[Task requirements]
Beginning at the line containing "Frames from a" in the material below and ending at the line containing "[392.25-399.35s]", return each line exactly and add nothing.

##### Data #####

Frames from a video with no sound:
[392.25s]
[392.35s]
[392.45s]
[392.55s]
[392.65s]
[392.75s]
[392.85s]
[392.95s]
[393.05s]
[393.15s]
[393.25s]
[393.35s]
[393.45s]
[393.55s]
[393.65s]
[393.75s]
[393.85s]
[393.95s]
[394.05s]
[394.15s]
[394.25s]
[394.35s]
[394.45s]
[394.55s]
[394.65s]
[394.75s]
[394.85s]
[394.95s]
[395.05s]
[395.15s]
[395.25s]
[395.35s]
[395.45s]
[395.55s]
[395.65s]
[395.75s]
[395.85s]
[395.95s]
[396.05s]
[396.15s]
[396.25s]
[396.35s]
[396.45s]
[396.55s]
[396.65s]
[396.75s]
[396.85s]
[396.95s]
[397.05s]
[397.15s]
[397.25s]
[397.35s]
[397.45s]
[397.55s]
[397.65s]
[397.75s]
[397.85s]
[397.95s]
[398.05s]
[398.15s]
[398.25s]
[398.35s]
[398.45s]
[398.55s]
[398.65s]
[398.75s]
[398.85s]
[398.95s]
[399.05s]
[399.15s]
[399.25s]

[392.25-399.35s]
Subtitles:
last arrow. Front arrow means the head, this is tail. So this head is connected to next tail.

#####
##### Data #####

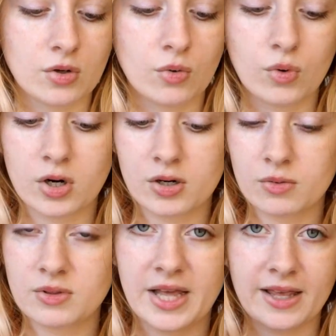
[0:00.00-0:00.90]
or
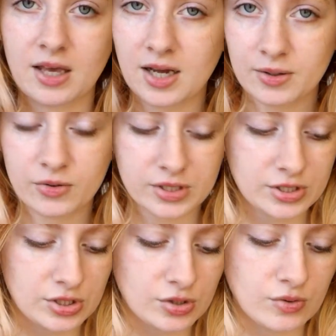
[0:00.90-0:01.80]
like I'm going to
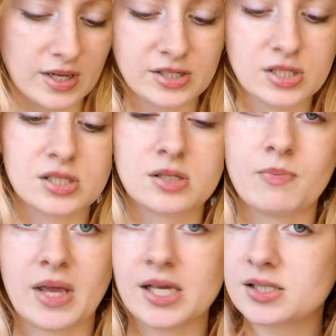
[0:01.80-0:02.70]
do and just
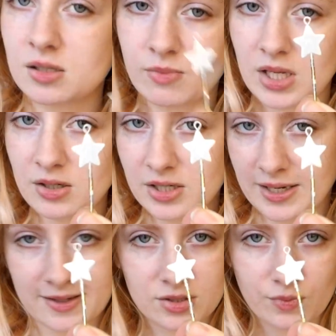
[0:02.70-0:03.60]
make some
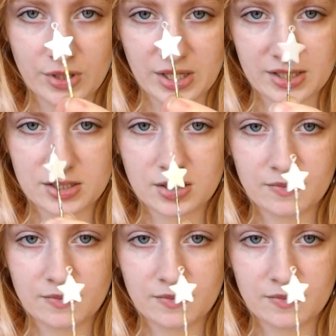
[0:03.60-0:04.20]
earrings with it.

#####

[Response area]
Frames from a video with no sound:
[392.25s]
[392.35s]
[392.45s]
[392.55s]
[392.65s]
[392.75s]
[392.85s]
[392.95s]
[393.05s]
[393.15s]
[393.25s]
[393.35s]
[393.45s]
[393.55s]
[393.65s]
[393.75s]
[393.85s]
[393.95s]
[394.05s]
[394.15s]
[394.25s]
[394.35s]
[394.45s]
[394.55s]
[394.65s]
[394.75s]
[394.85s]
[394.95s]
[395.05s]
[395.15s]
[395.25s]
[395.35s]
[395.45s]
[395.55s]
[395.65s]
[395.75s]
[395.85s]
[395.95s]
[396.05s]
[396.15s]
[396.25s]
[396.35s]
[396.45s]
[396.55s]
[396.65s]
[396.75s]
[396.85s]
[396.95s]
[397.05s]
[397.15s]
[397.25s]
[397.35s]
[397.45s]
[397.55s]
[397.65s]
[397.75s]
[397.85s]
[397.95s]
[398.05s]
[398.15s]
[398.25s]
[398.35s]
[398.45s]
[398.55s]
[398.65s]
[398.75s]
[398.85s]
[398.95s]
[399.05s]
[399.15s]
[399.25s]

[392.25-399.35s]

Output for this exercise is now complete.